Hudson was cleared last week to throw with a full, spinning range of motion after standing flat-footed all season while recovering from Jan. 7 surgery to repair a dislocated left kneecap.

“To have everything clicking, it felt really good,” Hudson, who won both events at state his sophomore and junior seasons, said. “I’ve only been able to throw for a month-and-half, two months. With the experience I’ve had, so many years of doing it, that helped being able to step in.”

The multi-sport star, signed with Virginia Tech for both football and track, was practicing throws the day after Christmas when he sustained the injury.

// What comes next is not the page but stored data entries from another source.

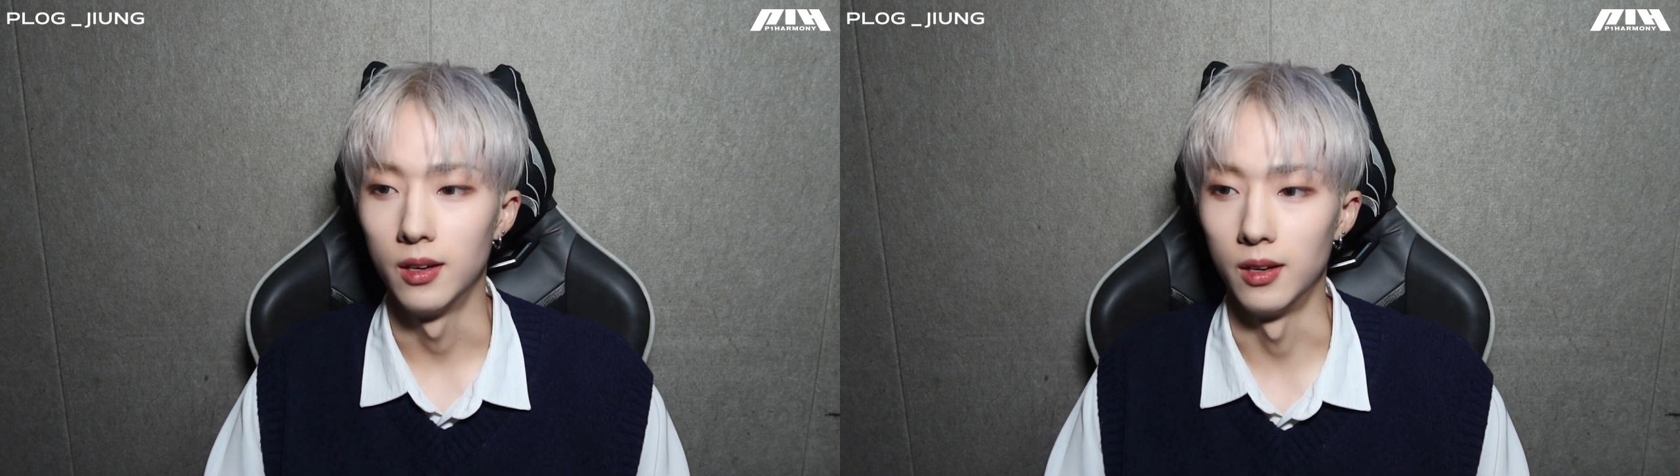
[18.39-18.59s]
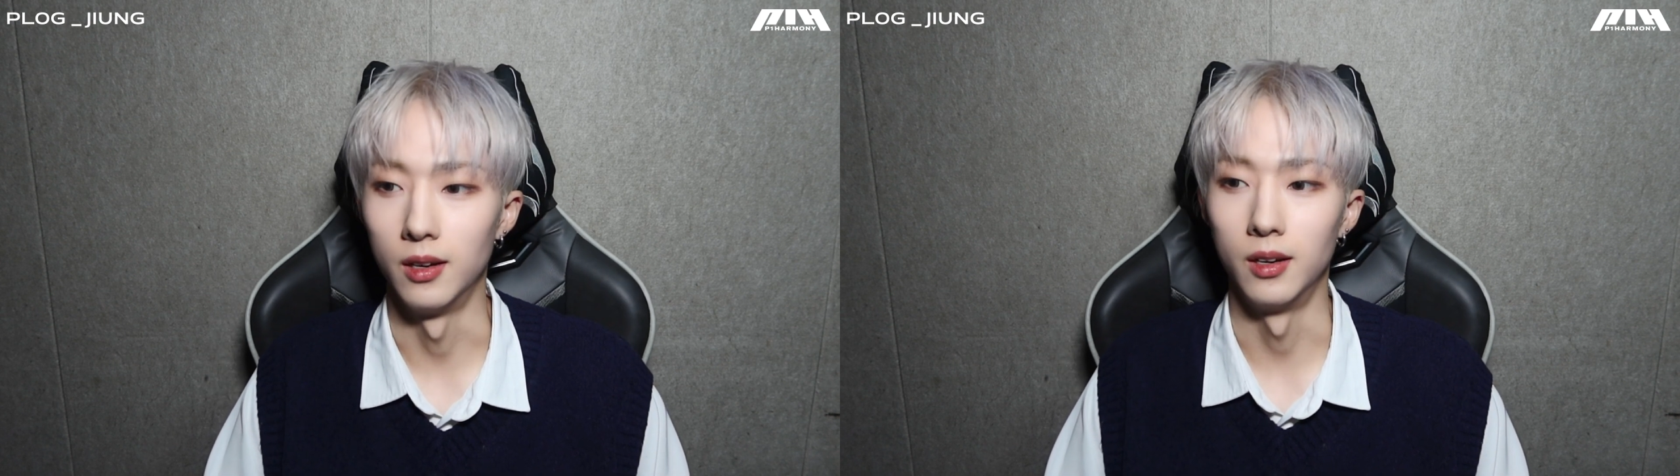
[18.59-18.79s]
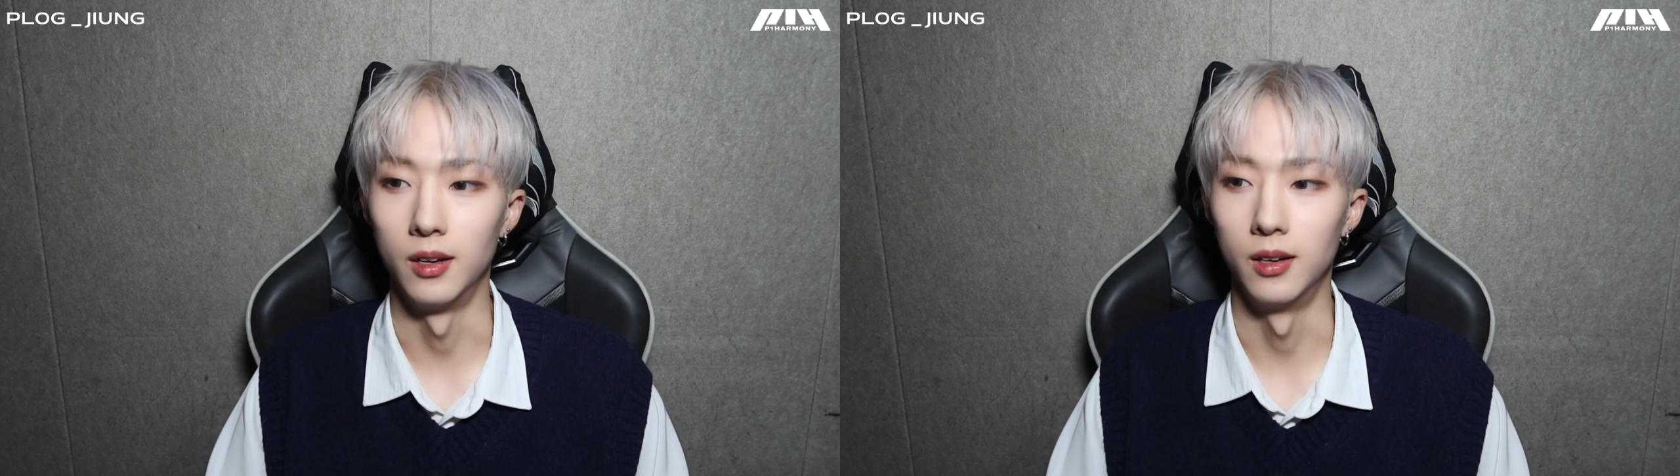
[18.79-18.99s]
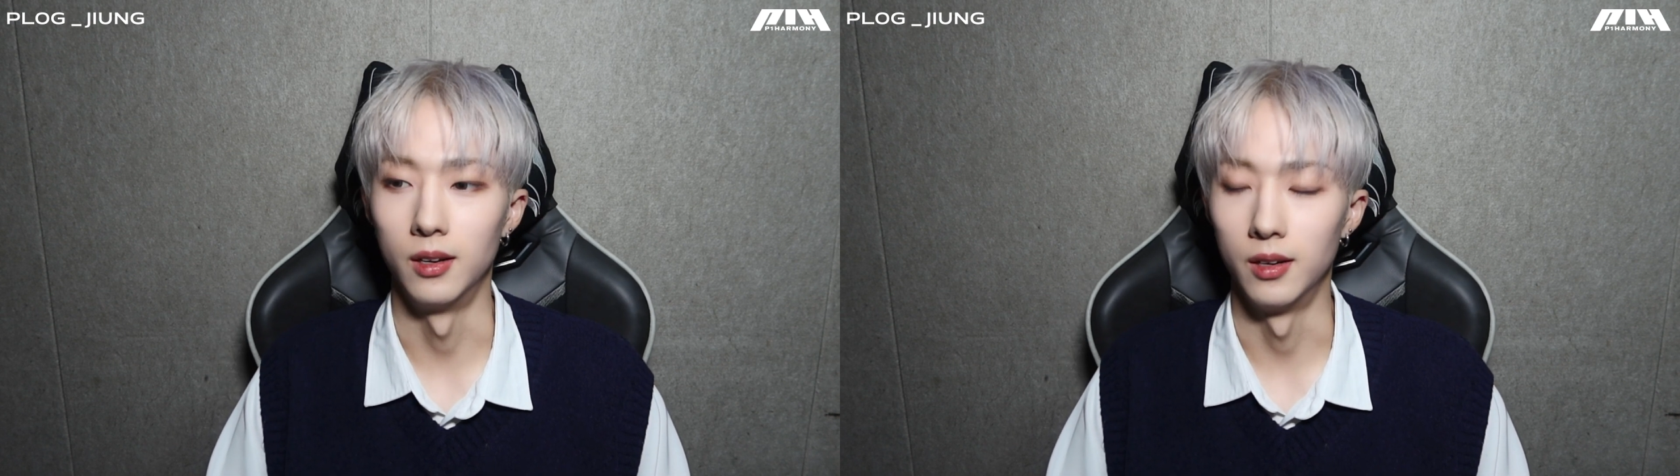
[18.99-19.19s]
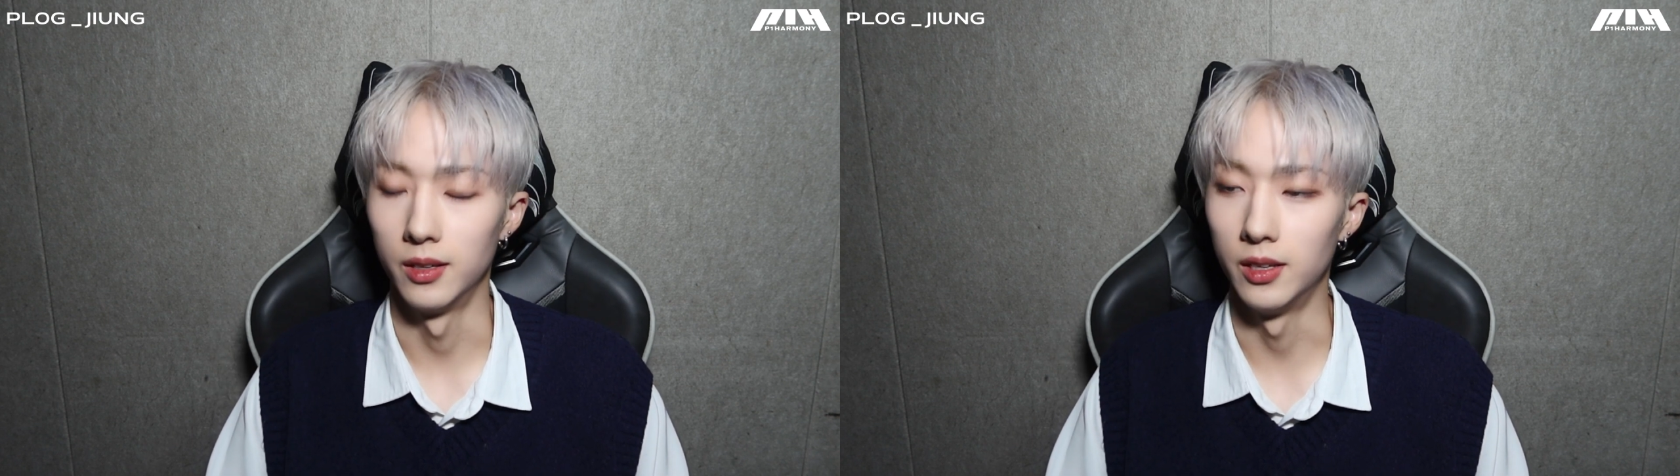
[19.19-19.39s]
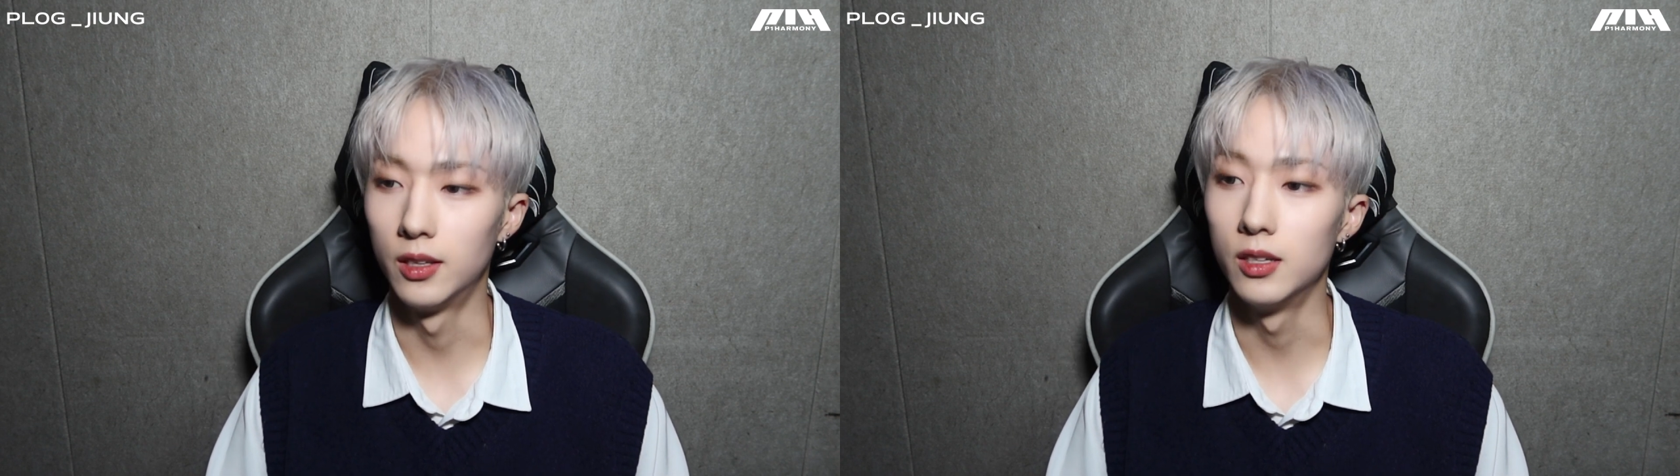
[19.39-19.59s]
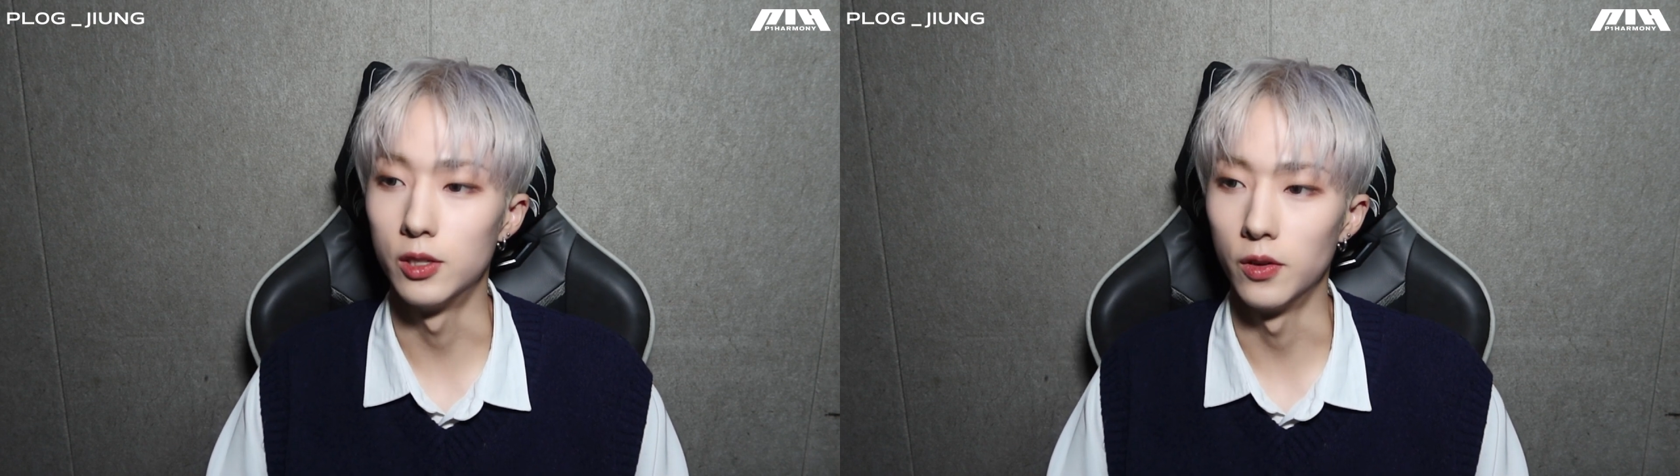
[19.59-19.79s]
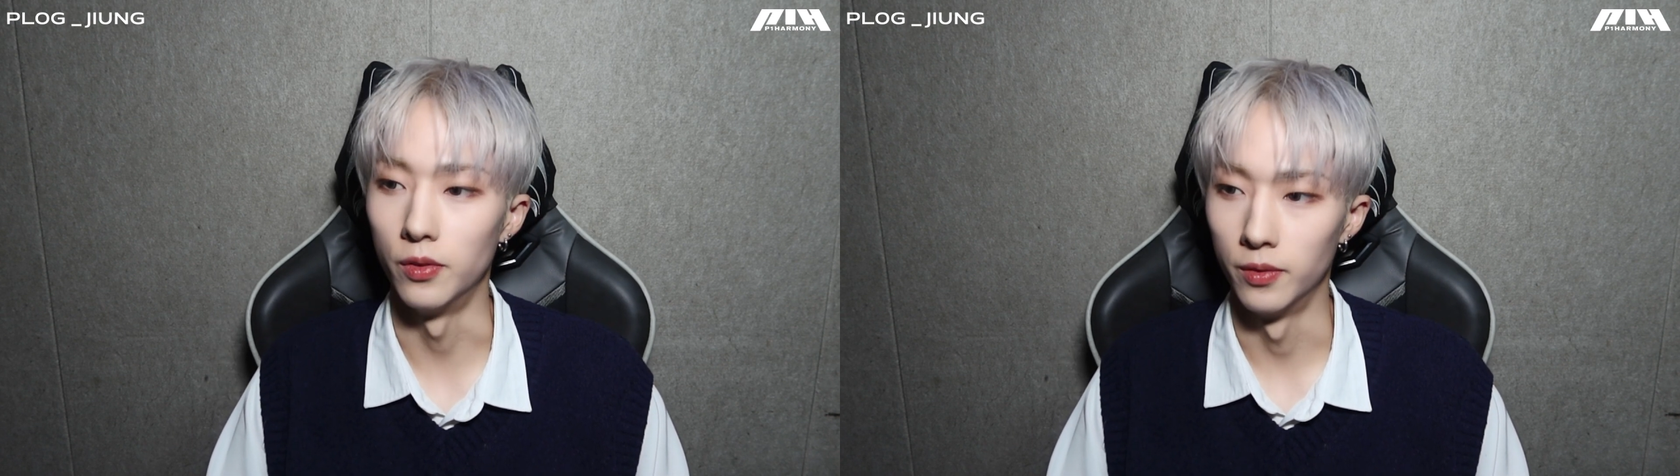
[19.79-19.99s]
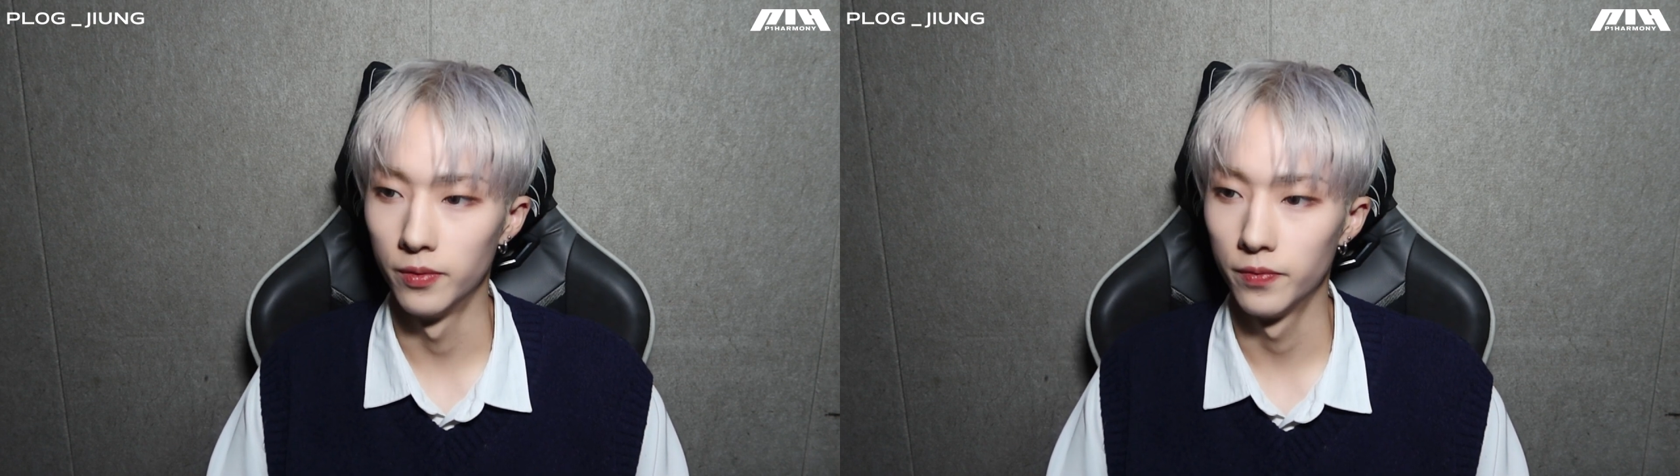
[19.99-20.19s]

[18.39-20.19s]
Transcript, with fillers: 아 이틀 전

Given two weeks to prepare, he hopes to clear 200 feet for his farewell high school performance in the discus. His career best is 198 at last year’s nationals.

“With everything that happened, I told myself I’d be happy with 60 and 180 today,” he said.

The Cards also cashed in school records in the 4x100 relay of Miller, Jeremy Hamilton, Silas Emongo and Bryce Chisley (third place, 42.80), 4x200 relay of Miller, Hamilton, Greiving and Chisley (second, 1:28.40) and the 300-meter hurdles (Griggs, second, 39.08).

Chisley was third (100, 10.99) and sixth (200, 22.66) individually, with Miller second (49.18) in the 400.

Wireman helped fill the void of Walker’s absence with fifth place in the 800 (2:04.79). Griggs warmed up for his big day with sixth in the 110 hurdles (16.21).

“So many people stepped up that I’d hate to single anybody out,” McIntyre said. “When they found out about Tyler the other night, they were down for maybe five or 10 minutes, and then it was ‘let’s go do what we have to do.’ Being the defensive coordinator in football, I kind of try to bring that mentality over to the track.”

Success in the pit has been SC’s bread and butter, and Hudson was far from the only star. Austin Taylor made it one-two for the Cards in shot put and was fifth in discus.

Hopping back and forth between triple jump (43-0) and high jump (6-4) yielded Peyton Shotwell a third-place finish in each. He added fourth in the long jump to his windfall.

Carter Felton tied for second in pole vault in 11-6.

Scott County takes a strong combination of depth and potential champions into the state meet June 1 at the University of Kentucky.

“I think we have a shot,” McIntyre said. “That’s all you can ask.”

Lydia LeDet joined Hudson as a regional champion, winning the girls’ triple jump with a personal record of 35-1.

“I’m excited to get back to state, because I was injured last year,” she said.

LeDet also took fifth with a career best of 15-9 in the long jump.

Those points propelled Scott County to fifth place out of 11 teams. Tates Creek (144) breezed to the championship, followed by Henry Clay (89.17), Woodford County (66.33), Bryan Station (63) and SC (61).

Erin Luckett was second to Tates Creek star Jenna Strange in the two-mile, outlasting the 90-degree conditions with a time of 12:16.78.

She was one of three runners-up. Heather Woodie shared second in the pole vault at 10-6, while Reilly Ray took that spot in shot put with a throw of 30 feet, ½ inch.

Scott County also pocketed points aplenty in the relays: third in the 4x400 and 4x800; fourth in the 4x100, and fifth in the 4x200.

Two members of those podium quartets excelled in individual competition. Maquoia Raglin was fifth (26.92) in the 200-meter dash, while Annalee Griffith took fourth (2:36.59) in the 800.